Classification-rule learning involves finding rules or decision trees that partition given data into predefined classes. For any realistic problem domain of the classification-rule learning, the set of possible decision trees is too large to be searched exhaustively. In fact, the computational complexity of finding an optimal classification decision tree is NP hard.

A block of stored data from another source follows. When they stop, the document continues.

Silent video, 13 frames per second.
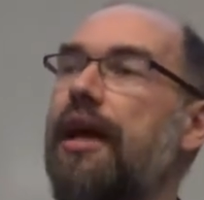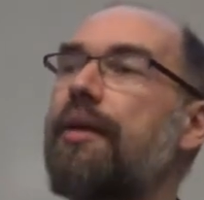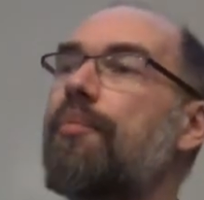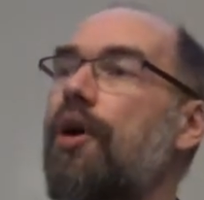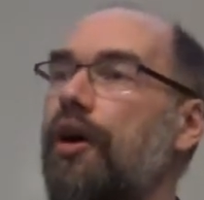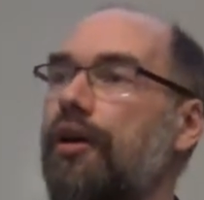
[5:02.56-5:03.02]

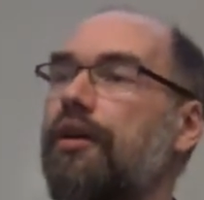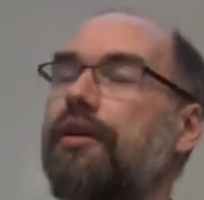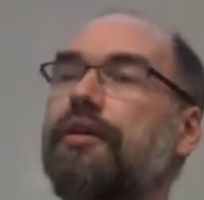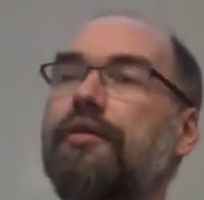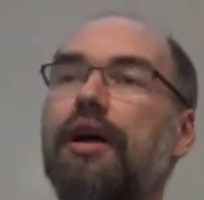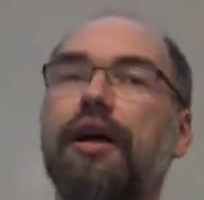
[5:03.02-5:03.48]
Denmark,
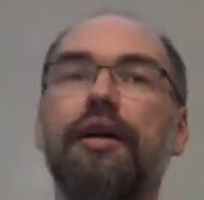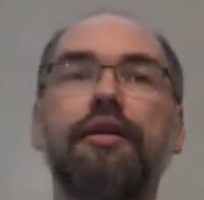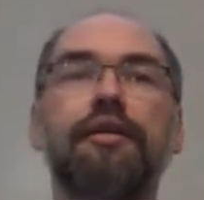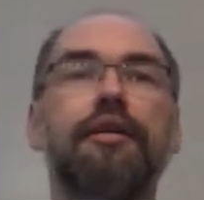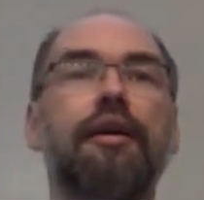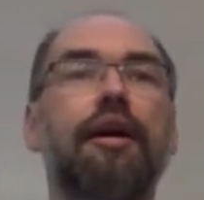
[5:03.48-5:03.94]

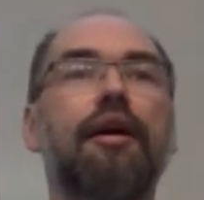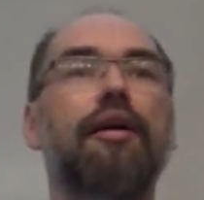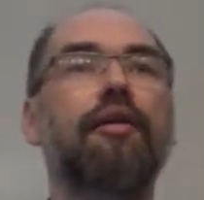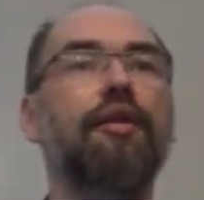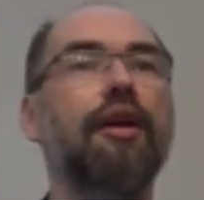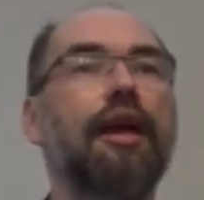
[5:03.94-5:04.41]
right?
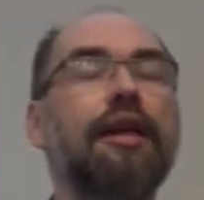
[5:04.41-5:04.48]
TheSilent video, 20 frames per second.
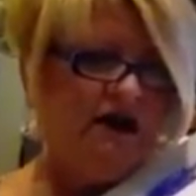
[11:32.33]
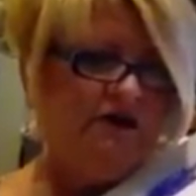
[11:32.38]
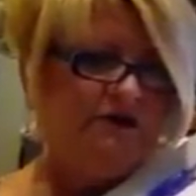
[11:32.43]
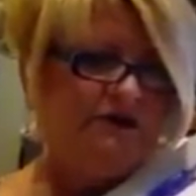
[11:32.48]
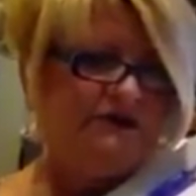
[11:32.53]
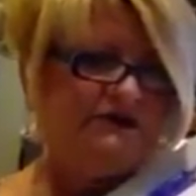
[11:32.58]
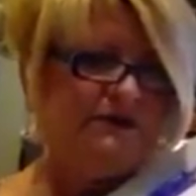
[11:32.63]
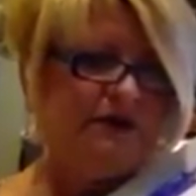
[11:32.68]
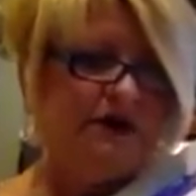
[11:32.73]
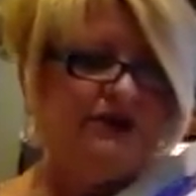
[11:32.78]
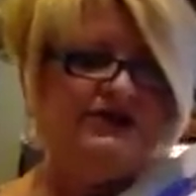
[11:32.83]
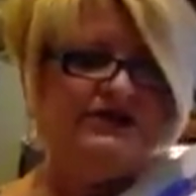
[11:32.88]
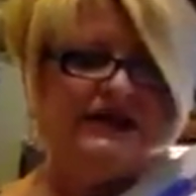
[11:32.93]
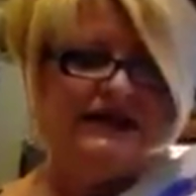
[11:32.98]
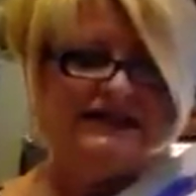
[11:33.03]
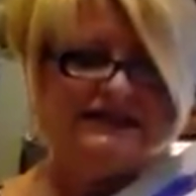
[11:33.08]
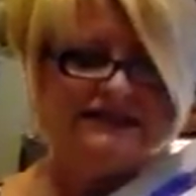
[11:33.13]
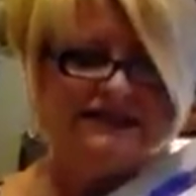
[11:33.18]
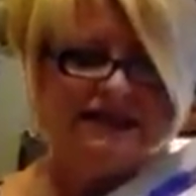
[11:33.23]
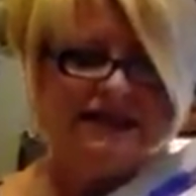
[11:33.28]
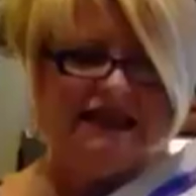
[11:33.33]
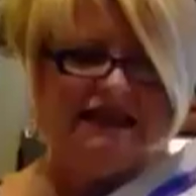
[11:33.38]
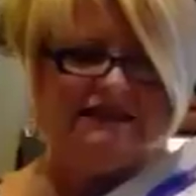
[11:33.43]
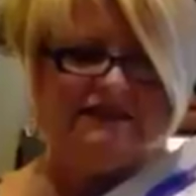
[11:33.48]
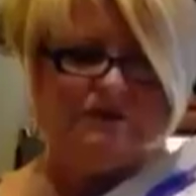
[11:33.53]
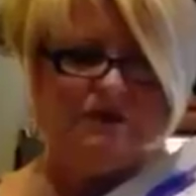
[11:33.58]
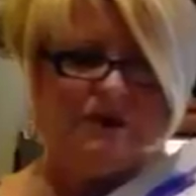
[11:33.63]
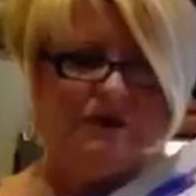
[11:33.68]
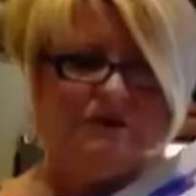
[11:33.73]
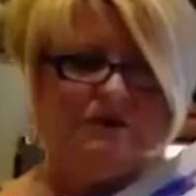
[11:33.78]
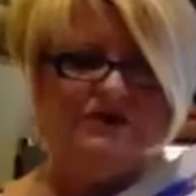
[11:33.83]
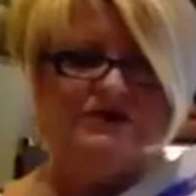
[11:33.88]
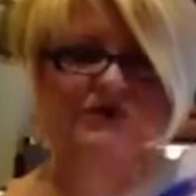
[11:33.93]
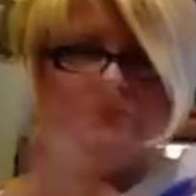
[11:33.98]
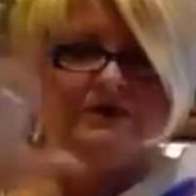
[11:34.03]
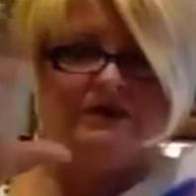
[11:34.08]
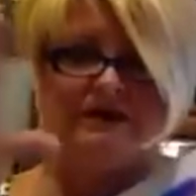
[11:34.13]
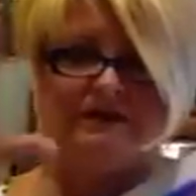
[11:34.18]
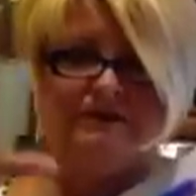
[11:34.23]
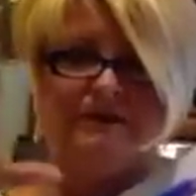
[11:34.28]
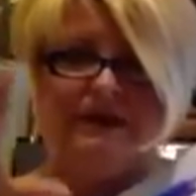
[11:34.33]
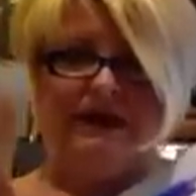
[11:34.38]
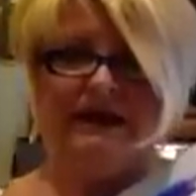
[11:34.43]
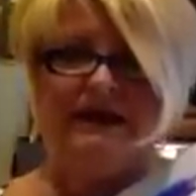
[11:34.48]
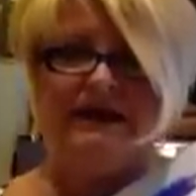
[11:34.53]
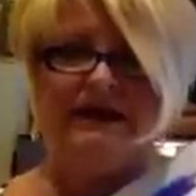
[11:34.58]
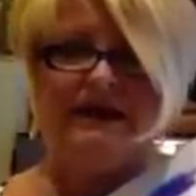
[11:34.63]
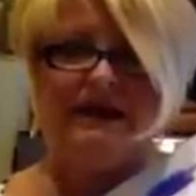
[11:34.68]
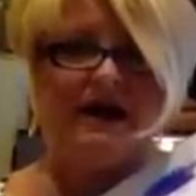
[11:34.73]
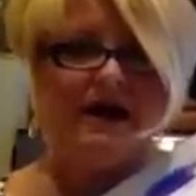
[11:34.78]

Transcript: is March 18th, where we're doing a big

Most of the existing induction-based algorithms use Hunt's method as the basic algorithm.[2] Here is a recursive description of Hunt's method for constructing a decision tree from a set T of training cases with classes denoted {C1, C2, … ,Ck }.
Case 1 T contains one or more cases, all belonging to a single class Cj : The decision tree for T is a leaf identifying class Cj .
Case 2 T contains no cases: The decision tree for T is a leaf, but the class to be associated with the leaf must be determined from information other than T.
Case 3 T contains cases that belong to a mixture of classes: A test is chosen, based on a single attribute, that has one or more mutually exclusive outcomes {O1, O2 , .. ,On }. T is partitioned into subsets T1, T2, … ,Tn , where Ti contains all the cases in T that have outcome Oi of the chosen test. The decision tree for T consists of a decision node identifying the test, and one branch for each possible outcome. The same tree building machinery is applied recursively to each subset of training cases.